WHAT YOU NEED TO DO: Set down exact lines only, from the line with "[0:02.70-0:03.60]" through the last line of the material below, with every picture left out.
====== SUPPLIED INFORMATION
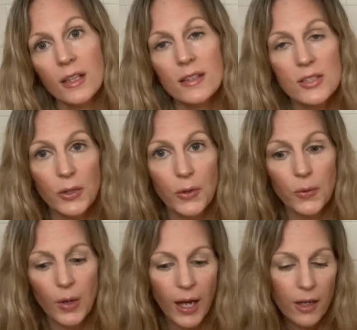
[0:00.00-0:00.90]

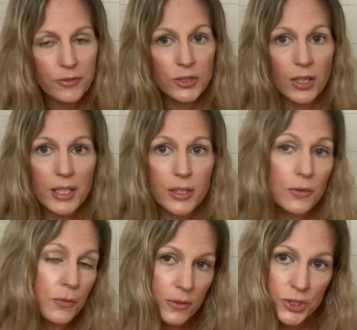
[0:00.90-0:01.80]
So after I
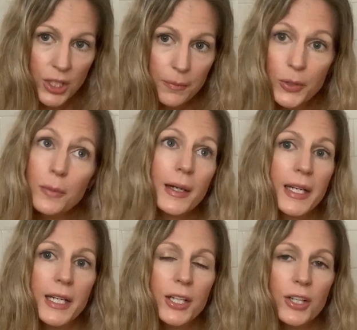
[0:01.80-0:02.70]
shampoo my
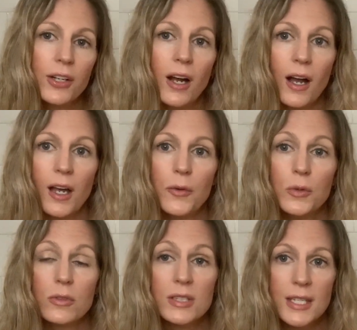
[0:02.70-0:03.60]
hair, I
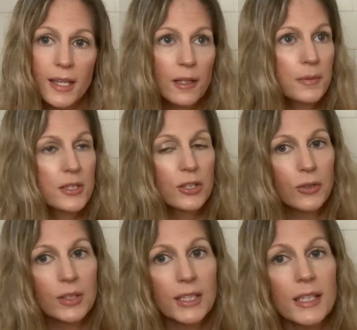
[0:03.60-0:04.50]
will stand up
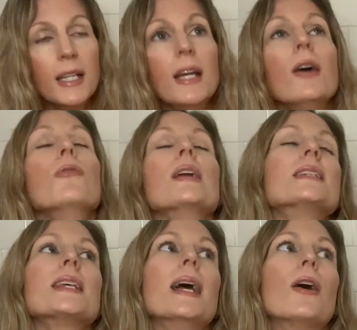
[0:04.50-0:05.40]
slowly, rinse
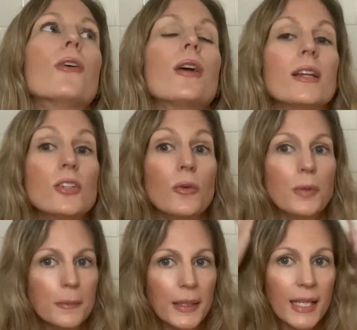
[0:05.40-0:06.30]
it out. I don't
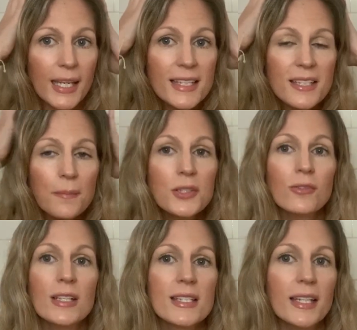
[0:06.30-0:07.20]
put my hands up to
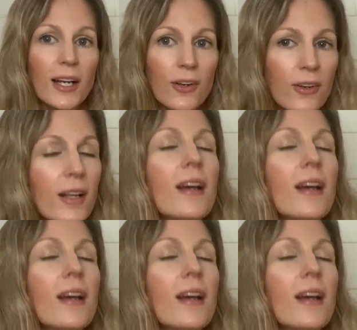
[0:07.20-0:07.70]
rinse it out.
============
RESULT:
[0:02.70-0:03.60]
hair, I
[0:03.60-0:04.50]
will stand up
[0:04.50-0:05.40]
slowly, rinse
[0:05.40-0:06.30]
it out. I don't
[0:06.30-0:07.20]
put my hands up to
[0:07.20-0:07.70]
rinse it out.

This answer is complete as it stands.